Tacrolimus induces neutropenia [21] while mycophenolate mofetil leads to reduction of B-lymphocyte count [22]. It is important to maintain the circulating level of these drugs within therapeutic ranges to maintain health and prevent graft rejection. Both renal function tests and complete blood count profile are within normal range and the patients do not present any comorbidity which reflects that the immune-suppressant regimens are maintained within their therapeutic indices. The production of protecting level of humoral immune response against COVID-19 virus after vaccination in the study cases may be attributed to the maintained drug levels.

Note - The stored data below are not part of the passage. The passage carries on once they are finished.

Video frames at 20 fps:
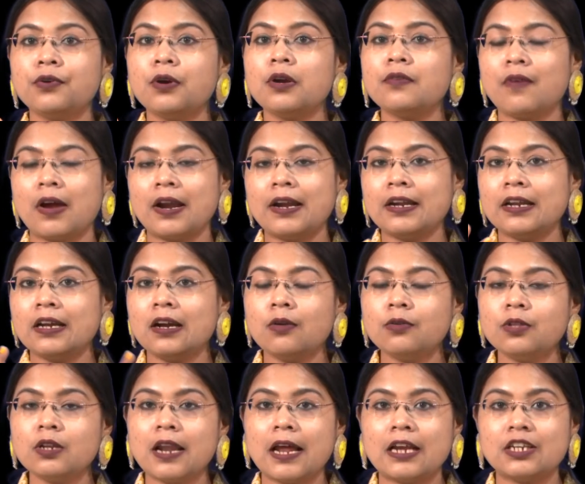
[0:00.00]
are finding out
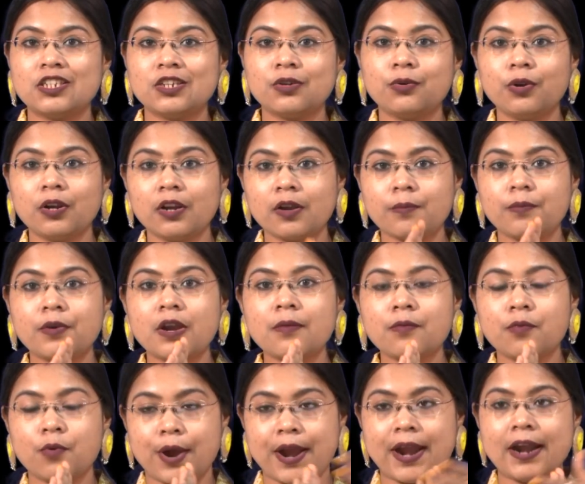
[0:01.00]
the Nash
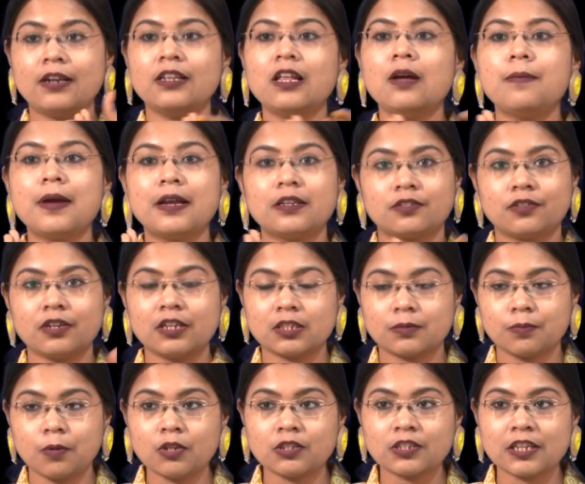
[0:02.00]
equilibrium where the best
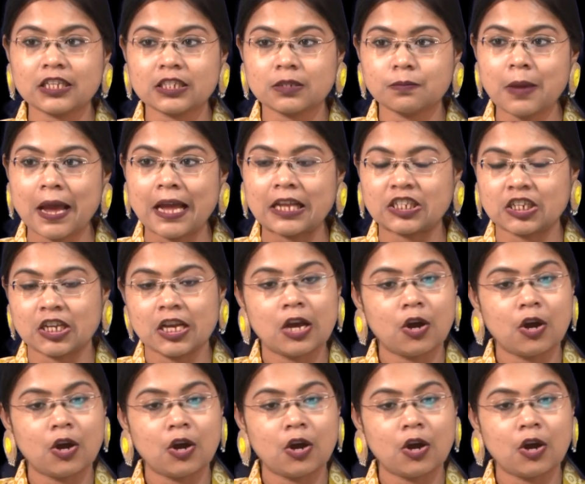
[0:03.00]
responses match,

The limitations of this study are that antibody levels were not estimated periodically nor the antibody level was tested after first dose of vaccine administration. Another limitation is that only ChAdOx1n CoV-19 (AZD1222) vaccinated individuals were enrolled in this study but the immune response to other types of COVID-19 vaccines might be different. Also, periodic reports of serum level of the immune-suppressive drugs could not be obtained which would have better justified the immune status of the participants in the study. For better evidence, similar serological studies should be conducted in large scale to understand the immunogenicity of newer vaccines in the immune-compromised population, the results of which would help the government and concerned authorities to take prompt action.

4. Conclusion

Protective level of humoral immune response against SARS-CoV-2 has been shown after administration of two doses of ChAdOx1 nCoV-19 (AZD1222) vaccine in renal transplant recipients. Routine monitoring of anti-SARS-CoV-2 circulating antibody as well as immune-suppressive drug level is recommended to understand the immune status of transplant recipients and the immunogenicity of newer vaccines in them.

Data Availability

The data used to support the findings of this study are available from the corresponding author upon request. The authors agree that anyone interested can have access to the raw data from the research upon request to the authors. The data will be provided to anyone based on two conditions: upon use of the data, the authors should be acknowledged and also the paper needs to be cited. An agreement in the aforementioned situation will be reached.

Written informed consent was obtained from the patients for publishing their case details along with their clinical, laboratory, and antibody details.

Disclosure

This research did not receive any specific grant from funding agencies in the public, commercial, or not-for-profit sectors.

Conflicts of Interest

The authors declare that they have no conflicts of interest.

Authors’ Contributions

Kamal Ranabhat and Bhuvan Saud conceptualized the study. Bhuvan Saud, Saroj Adhikari, and Kamal Ranabhat wrote the first draft and reviewed the literature. Mahesh Raj Sigdel, Suraj Bhattarai, Bhoj Raj Luitel, and Rojan Adhikari provided critical feedback to the draft. All authors read and approved the final version of the manuscript.

Acknowledgments

We thank the patients and their family members for their cooperation and for the written informed consent for the publication of this case report. We acknowledge Mr. Himalaya Tiwari, health staff, Bir Hospital, for his invaluable support and coordination.